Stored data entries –
★ ★ ★ ★ ★ ★ ★

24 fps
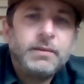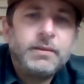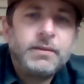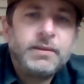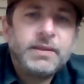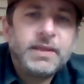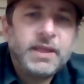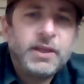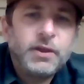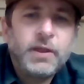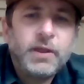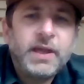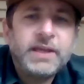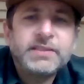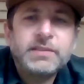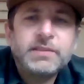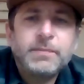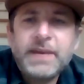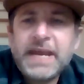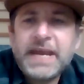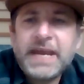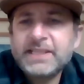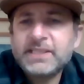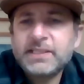the hill has a
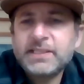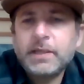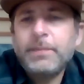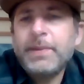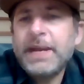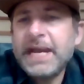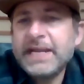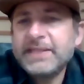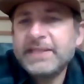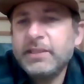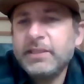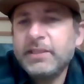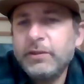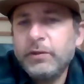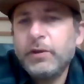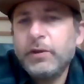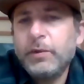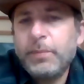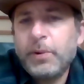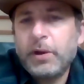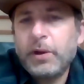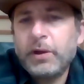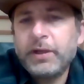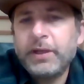max capacity due
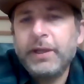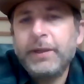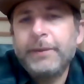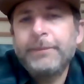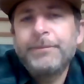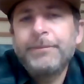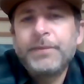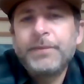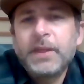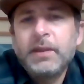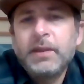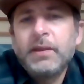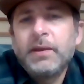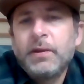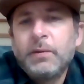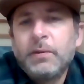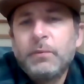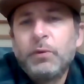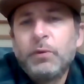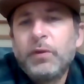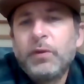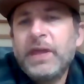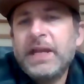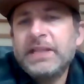to parking.
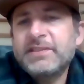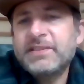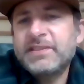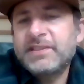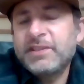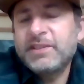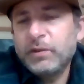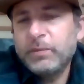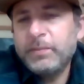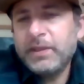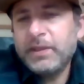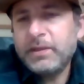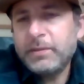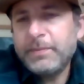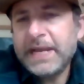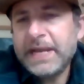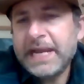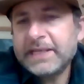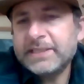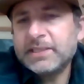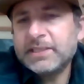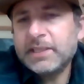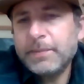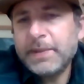Will that still be the
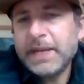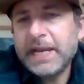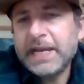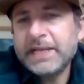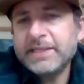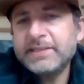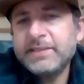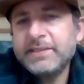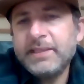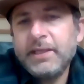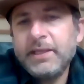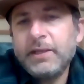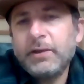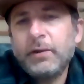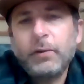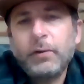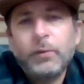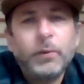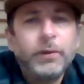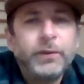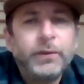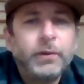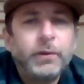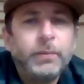max capacity, or
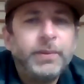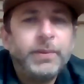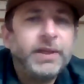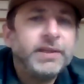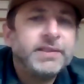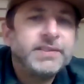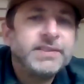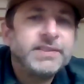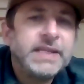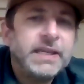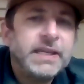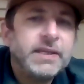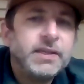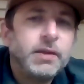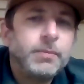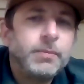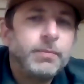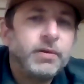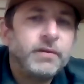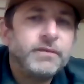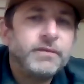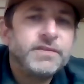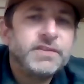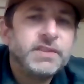will there be a set
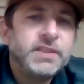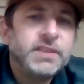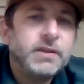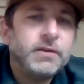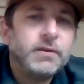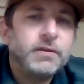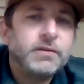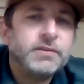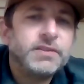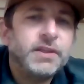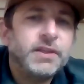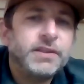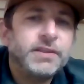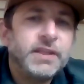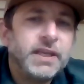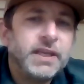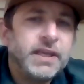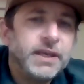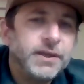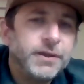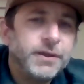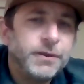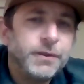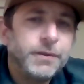number of skiers on the
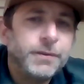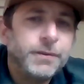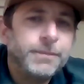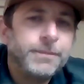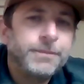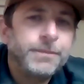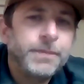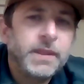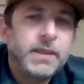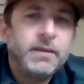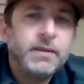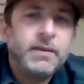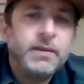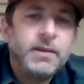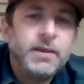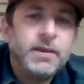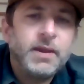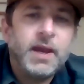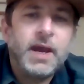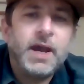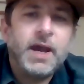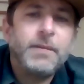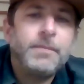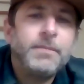hill?
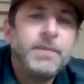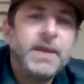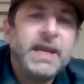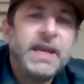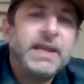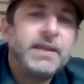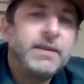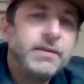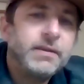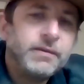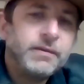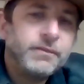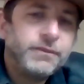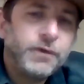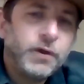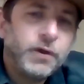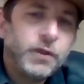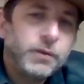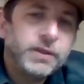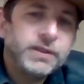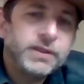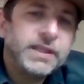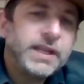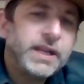And
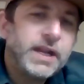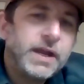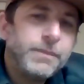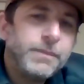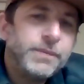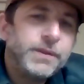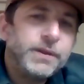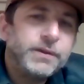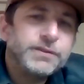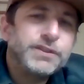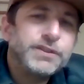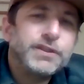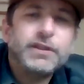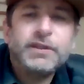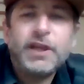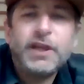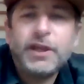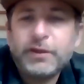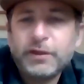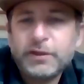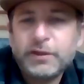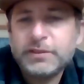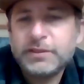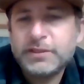following that up, there's
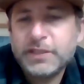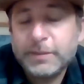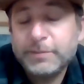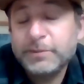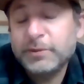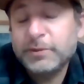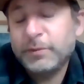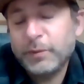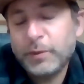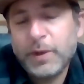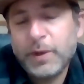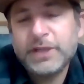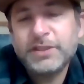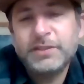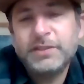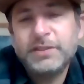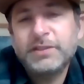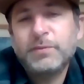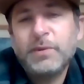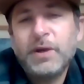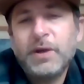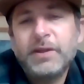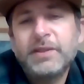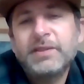another subsequent question
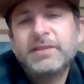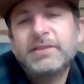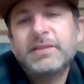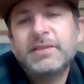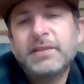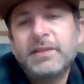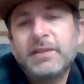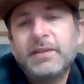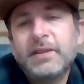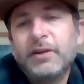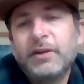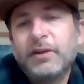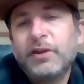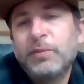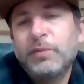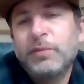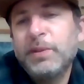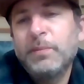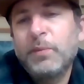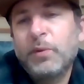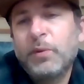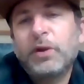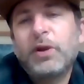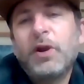as well. There could
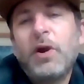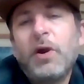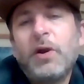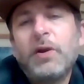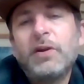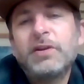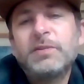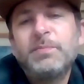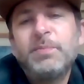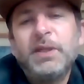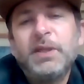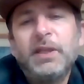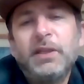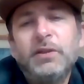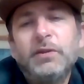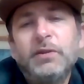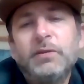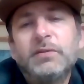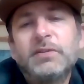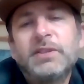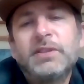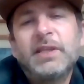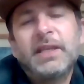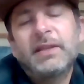be more cars being
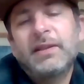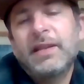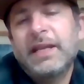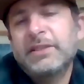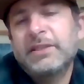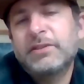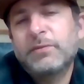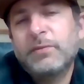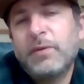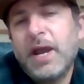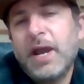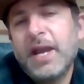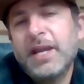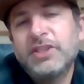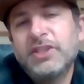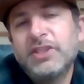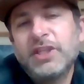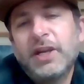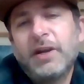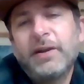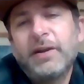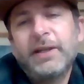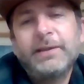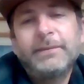used and less ride
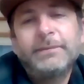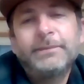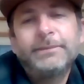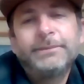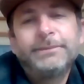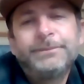sharing.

★ ★ ★ ★ ★ ★ ★

Your instructions –
Copy each of the entries above precisely, and drop whatever pictures they hold.

Task response –
24 fps
the hill has a
max capacity due
to parking.
Will that still be the
max capacity, or
will there be a set
number of skiers on the
hill?
And
following that up, there's
another subsequent question
as well. There could
be more cars being
used and less ride
sharing.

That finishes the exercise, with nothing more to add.